Posts Tagged ‘the cause of the crisis’

The cause of the crisis

Monday, September 13th, 2010

One of a series of posts titled “the cause of the crisis”, each discussing a different cause, but each of these causes caused or was caused by each of the other causes:

When the universal franchise was introduced a hundred years ago, people said the system would go to hell.  Now it is going to hell.

Obviously a government cannot go on forever spending much more than it collects.  For a while printing money and borrowing money will work, but eventually, it is bound to lead to trouble, and big trouble is approaching fast.

Government inexorably and rapidly gets more expensive and more intrusive.  No doubt more taxes could be collected if they went after the politically well connected, but overall taxes are close to the Laffer maximum – if they raise taxes on those whom it is easy to raise taxes on, for example a tax on luxury yachts, they will get less money, not more money.

A tax on gas, beer, and cigarettes would work, but be unpopular with the electorate.  A tax on bankers, educationists, and lawyers would work, but would be unpopular with the well connected – and even such taxes would merely postpone the day of reckoning.  Government’s existing commitments are unsustainable with any politically realistic, or even politically unrealistic, tax rise.

The welfare state is simply running out of money.

There are two related problems:  Theocracy and democracy.  The masses are stupid, the elite is theocratic.

Because the elite is theocratic, they compete for power by each being holier than the other, that is to say, more politically correct than the other – but because their religion is this-worldly, they are required to have religious beliefs about this word rather than the next, thus each member of the elite competes to be further out of contact with reality than the other.

Because the masses are stupid, they succumb to politicians promising that the voters can vote themselves rich.

A hundred years ago, progressivism was a sect of Christianity with ambitions for theocracy and world conquest.  To better pursue these goals, it discarded theism, becoming theologically indistinguishable from universalist Unitarianism, thus evading the restraints imposed by the first amendment.

Consider, for example, the doctrine that men and women are equal – therefore the same and interchangeable:  Women, supposedly, can be firemen and soldiers.  Men, supposedly, can marry other men.

The modern progressive theory of equality is in fact a variant of Christianity.

Equality of men and women, and of the races, makes no common sense or biological sense. Men and women, for example, are biologically so different, that pretty much however you decide to measure them, chances are slim that they will prove to be equal.

When I discuss the matter with leftists, the main argument is some kind of skepticism with regard to efforts to measure people (which always end up demonstrating sexual and racial differences). For example, Gould is skeptical about IQ and race.

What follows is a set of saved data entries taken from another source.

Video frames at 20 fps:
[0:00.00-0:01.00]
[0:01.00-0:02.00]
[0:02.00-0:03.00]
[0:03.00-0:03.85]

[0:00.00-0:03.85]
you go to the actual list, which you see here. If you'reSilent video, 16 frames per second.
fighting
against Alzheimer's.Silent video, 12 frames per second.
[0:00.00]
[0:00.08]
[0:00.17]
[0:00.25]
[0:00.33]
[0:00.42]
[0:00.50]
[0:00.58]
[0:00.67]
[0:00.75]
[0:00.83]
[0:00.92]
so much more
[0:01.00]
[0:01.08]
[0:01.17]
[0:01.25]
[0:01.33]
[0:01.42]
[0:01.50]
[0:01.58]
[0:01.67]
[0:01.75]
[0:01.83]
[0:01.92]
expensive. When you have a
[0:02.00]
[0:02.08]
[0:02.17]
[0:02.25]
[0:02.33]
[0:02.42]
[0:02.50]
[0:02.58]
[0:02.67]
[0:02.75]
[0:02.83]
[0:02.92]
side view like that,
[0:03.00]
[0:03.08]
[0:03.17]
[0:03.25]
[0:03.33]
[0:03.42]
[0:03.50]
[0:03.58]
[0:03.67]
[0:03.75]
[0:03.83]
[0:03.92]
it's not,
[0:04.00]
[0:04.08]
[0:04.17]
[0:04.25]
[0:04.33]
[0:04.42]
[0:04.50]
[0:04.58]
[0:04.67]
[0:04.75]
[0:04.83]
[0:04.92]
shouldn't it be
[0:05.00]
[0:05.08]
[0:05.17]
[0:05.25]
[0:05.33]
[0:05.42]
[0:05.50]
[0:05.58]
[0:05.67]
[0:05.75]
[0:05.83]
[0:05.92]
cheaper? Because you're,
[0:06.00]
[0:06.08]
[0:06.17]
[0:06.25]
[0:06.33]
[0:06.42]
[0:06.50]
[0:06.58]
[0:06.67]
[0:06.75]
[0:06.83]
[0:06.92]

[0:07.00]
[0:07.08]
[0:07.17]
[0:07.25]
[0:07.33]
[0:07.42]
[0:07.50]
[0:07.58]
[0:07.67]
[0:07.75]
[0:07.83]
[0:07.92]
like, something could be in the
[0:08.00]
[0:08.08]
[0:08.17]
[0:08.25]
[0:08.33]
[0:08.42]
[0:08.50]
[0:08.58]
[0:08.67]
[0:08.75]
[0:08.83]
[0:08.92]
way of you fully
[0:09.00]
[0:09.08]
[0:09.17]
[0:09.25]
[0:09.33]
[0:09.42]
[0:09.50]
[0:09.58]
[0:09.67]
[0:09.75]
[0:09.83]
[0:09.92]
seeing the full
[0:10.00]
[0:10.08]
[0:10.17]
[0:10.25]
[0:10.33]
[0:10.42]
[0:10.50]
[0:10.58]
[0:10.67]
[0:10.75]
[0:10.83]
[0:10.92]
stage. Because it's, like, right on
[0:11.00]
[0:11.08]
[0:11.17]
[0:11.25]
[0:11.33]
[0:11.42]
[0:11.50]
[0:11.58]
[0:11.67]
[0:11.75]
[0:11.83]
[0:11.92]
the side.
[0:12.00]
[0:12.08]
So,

Roissy wonders why the elites are so stuck on the obviously false idea of literal equality.  Understood as a species of Christian belief, it makes sense, because the Christians believe that the most important part of the self is immaterial. If it’s immaterial, then material differences have nothing to do with it. So Christians are free to believe pretty much anything they want about this most important part of the self, unconstrained by material evidence of any sort. They are free to believe that deep inside everyone, there is a core, an essence, that is not the slightest diminished by bodily infirmity etc. etc. I.e., the soul.

The progressives jettison God, replacing God with, presumably, Nature. So “equality before God” becomes “equality before Nature”. That is, natural equality (of some unspecified sort). And this could be how the progressives manage to believe in some unspecified “natural” (biological or whatever) equality even though no evidence backs them up. Their belief is derived, not from evidence, but from the Christian heritage of progressivism. Their belief looks superficially like a scientific hypothesis because all the terms in it could be interpreted as referring to natural things, but it doesn’t really have any empirical content, because “equality”, while it could refer to something measurable, does not actually refer to anything measurable. Any attempt to measure something to test the claim of “equality” is attacked by progressives.

Progressives are using naturalistic-sounding words to talk about equality, but they are behaving as though it didn’t make any sense to try to measure it, which is how Christians would behave with respect to attempts to rigorously test equality before God. Their reaction would range from skepticism that it could be done, to the sense that it doesn’t even make sense to try, and finally to the certainty that it is heresy to even suggest such a thing and the person suggesting it is evil and possibly a sorcerer and should be burnt at the stake.

The progressive reaction to naturalistic attempts to assess equality is exactly the same as the Christian reaction would be.

The Christian view of equality is entirely impervious to empirical evidence, and so is the progressive view. It makes sense, then, to interpret progressives, when they talk about male and female equality, and about black and white equality, as really talking about the Christian soul, even though they themselves do not realize this is what they are doing because they have forgotten why they are going through these mental motions.